The final and most fulsome series of statements about the makeup and purpose of the Tzimtzum is offered in Petach 30. They hearken back to remarks made earlier on in this work about why one should study Kabbalah , and about God’s intentions for the universe. But Ramchal adds other elements.
Rooted in the Tzimtzum is the principle that everything in the created world would follow a natural course until the end. He’ll soon explain it to mean something else, but part of the idea of things “following a natural course” has to do with the notion that offered in his comments that “the first thing to be understood about the governance of the universe”, which is our aim here in this work of Kabbalah, is that the governance of the universe “depends on (the existence of) levels and measurements” — on finitude, definition, and limitations, which are all lacking in God’s presence, and which were only established by reality of the Tzimtzum. His remark here in the body of the Petach about things following a natural course, though, is this one.

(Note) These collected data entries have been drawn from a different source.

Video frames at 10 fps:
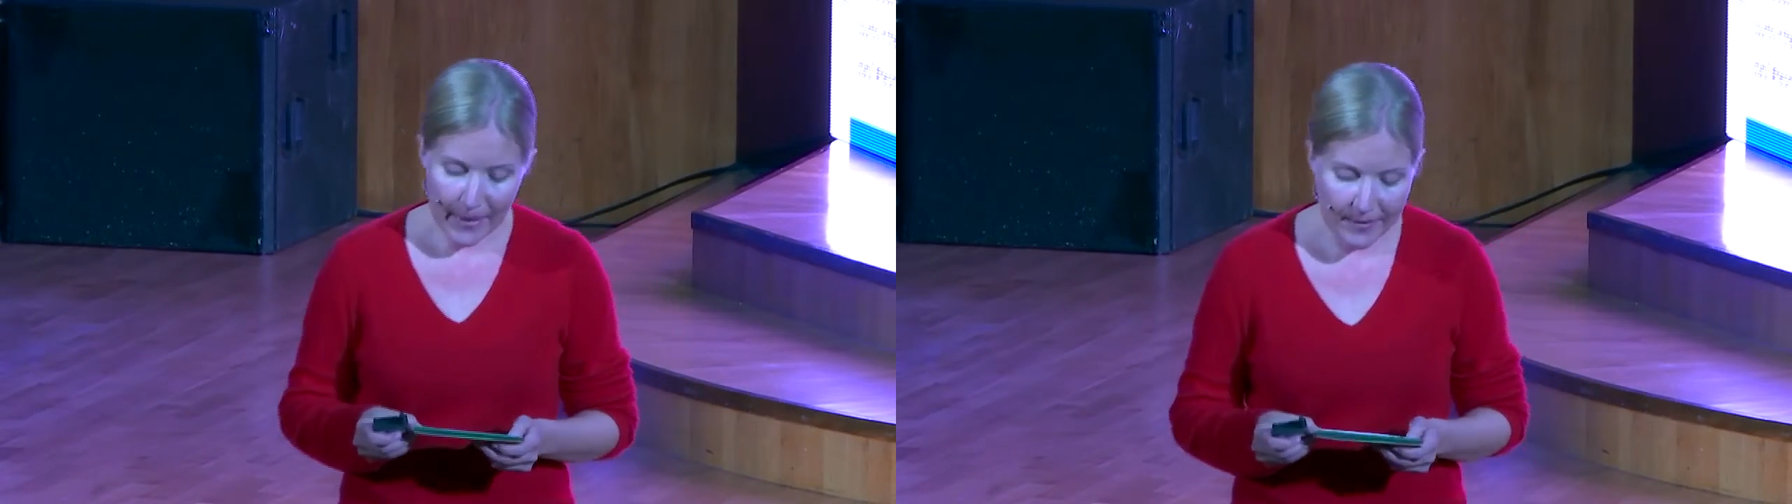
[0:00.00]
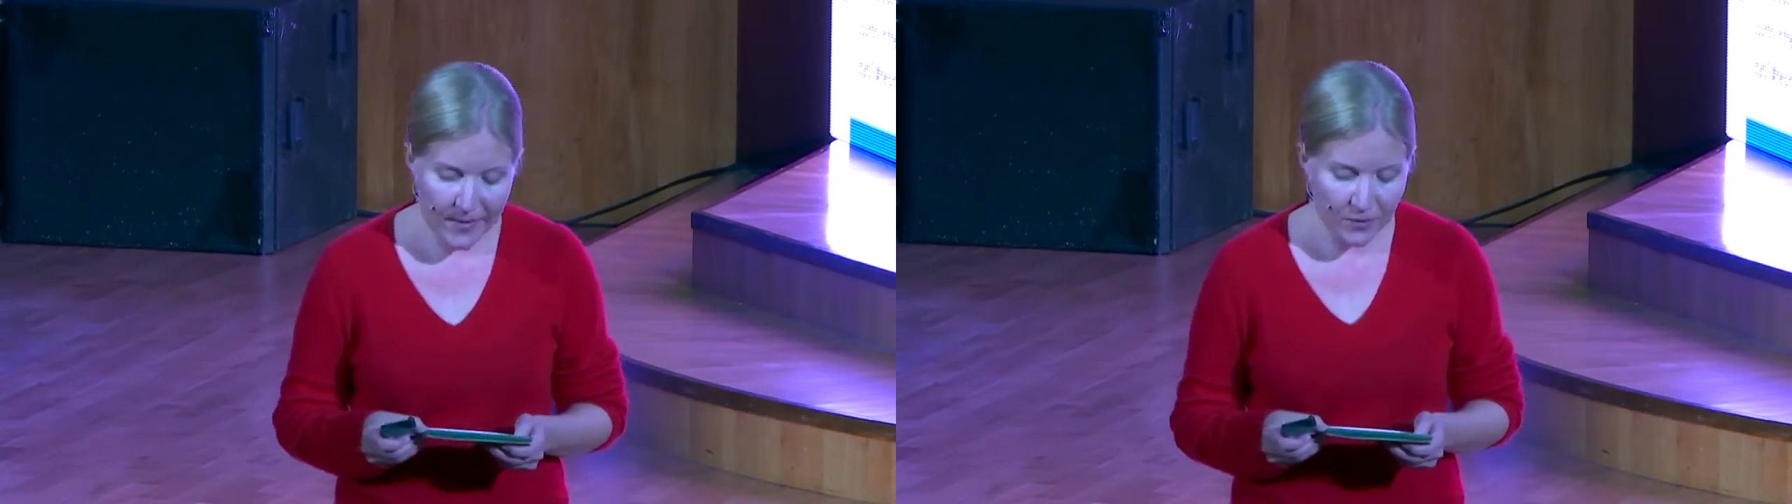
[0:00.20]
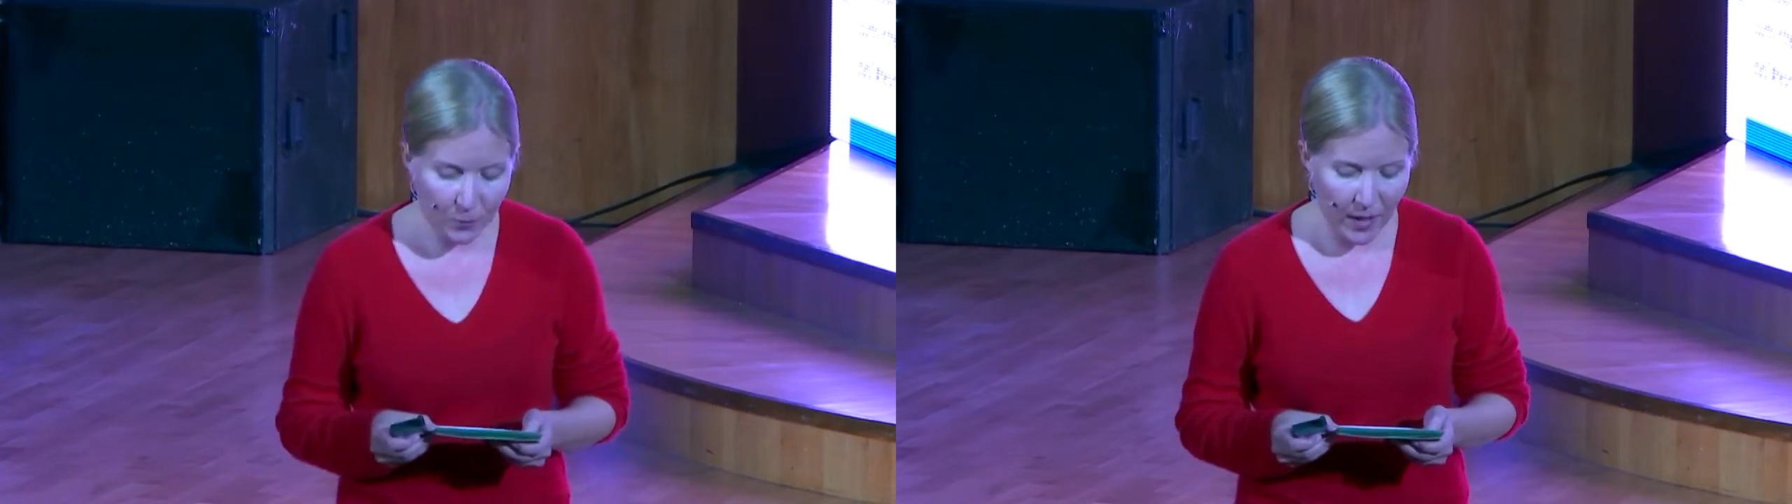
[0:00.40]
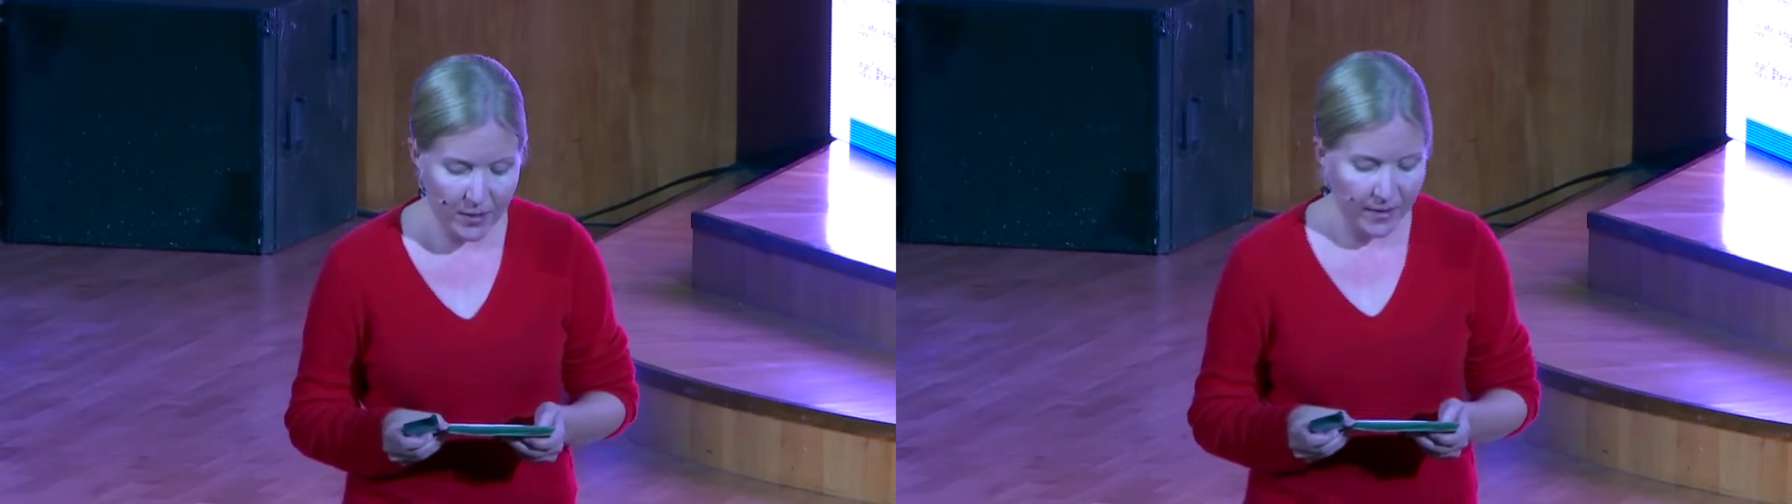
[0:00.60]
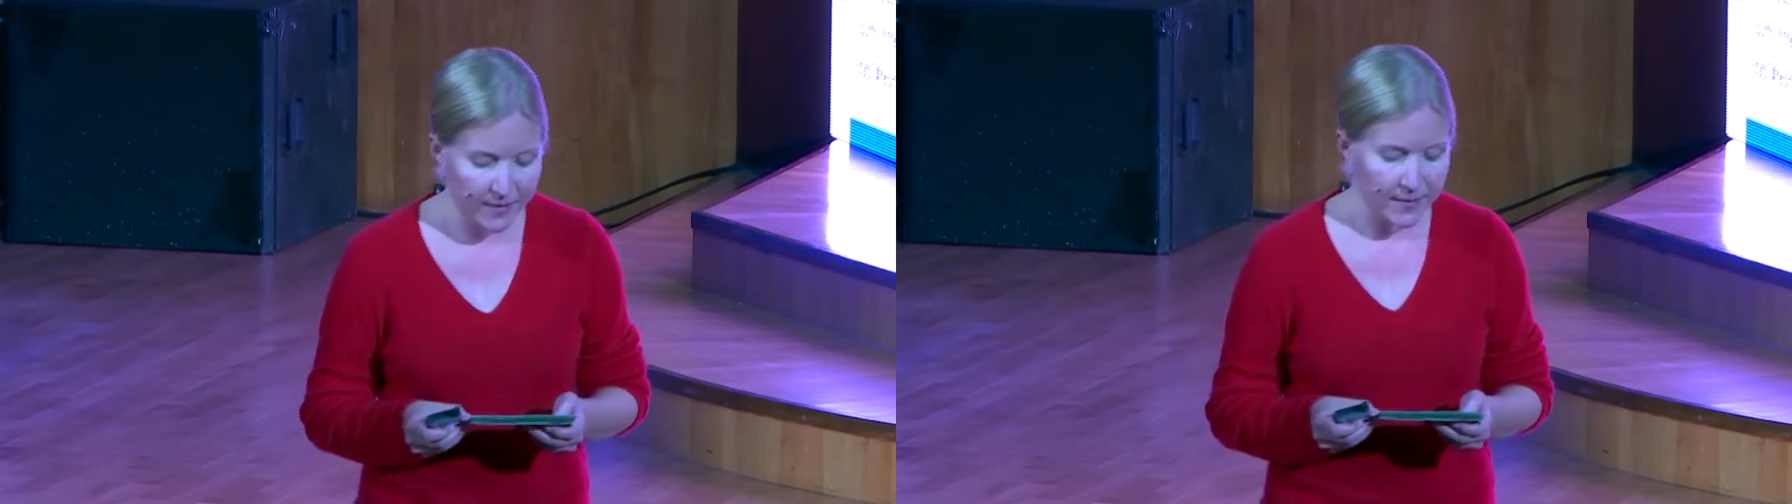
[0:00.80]
In these
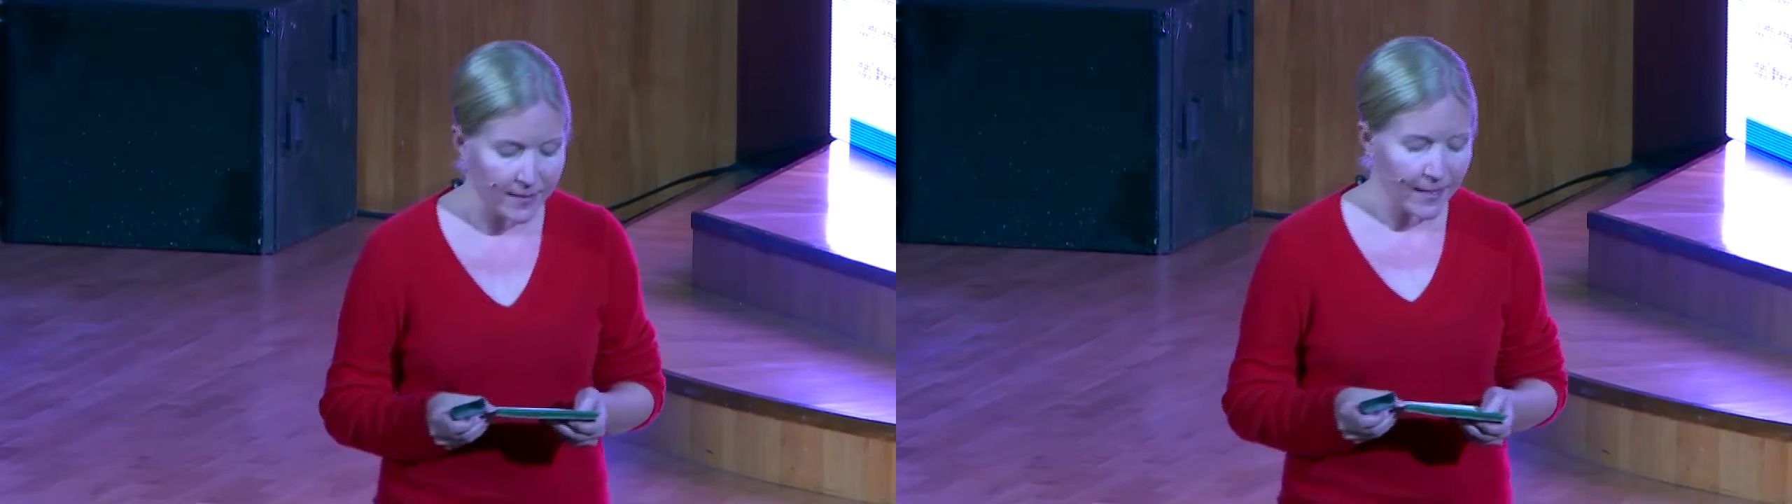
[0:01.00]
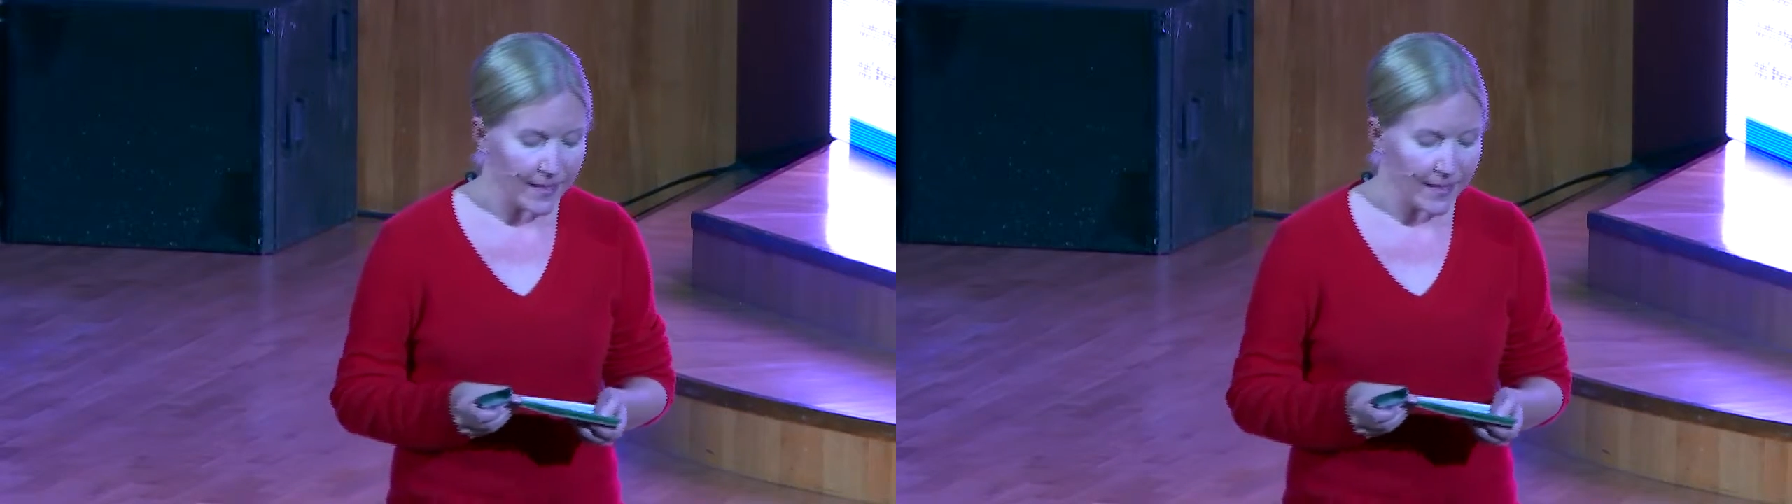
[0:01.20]
projects,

That’s to say, that flaws would exist in the course of things but that in the end — when God’s Yichud will be seen (or “exposed” if you will) for what it is — everything would return to its ultimate perfection. We’d addressed that major theme before, too . In other words, God saw to it that there’d come to be a system of right and wrong, and that a hard-fought and intense struggle between the two would go on until the end — but that there would be an end, indeed, and that right will ultimately triumph . (He thus understands the term “a natural course” as referring to a so-very-human and imperfect state of being that will ultimately give way to a Divine state.)
But there’s more.
 See our extended discussion of this in 1:1 and in note 2 there. His statement here, in his comments, is that “the science of Kabbalah in its entirety is intended to (help us) understand the governance of the Supreme Will, God’s purpose for having created all the various creature phenomena, what He expects of them, what will come about at the end of all the sequences of the universe, and how to explain all of these odd sequences of events”.
 See 1:4 and the various notes there, and see Ramchal’s many remarks about this in his comments to this Petach.
We’d add that Ramchal also engages in a long-enough analysis of the source, make-up, and role of evil and wrongdoing in his comments here that the reader would do well to study. This theme became eminently important to Kabbalists and Chassidic thinkers in Ramchal’s time and soon afterwards (and continues to be now, to some degree) because of the statements of disciples of the notorious Sabbatei Tzvi. But a full discussion of all that would take us far afield so we’ll mostly avoid it in this work; but we’ll touch on some of it.
 See 1:5 and the various notes there. We’d again advise the reader to see Ramchal’s many remarks in his comments here about this.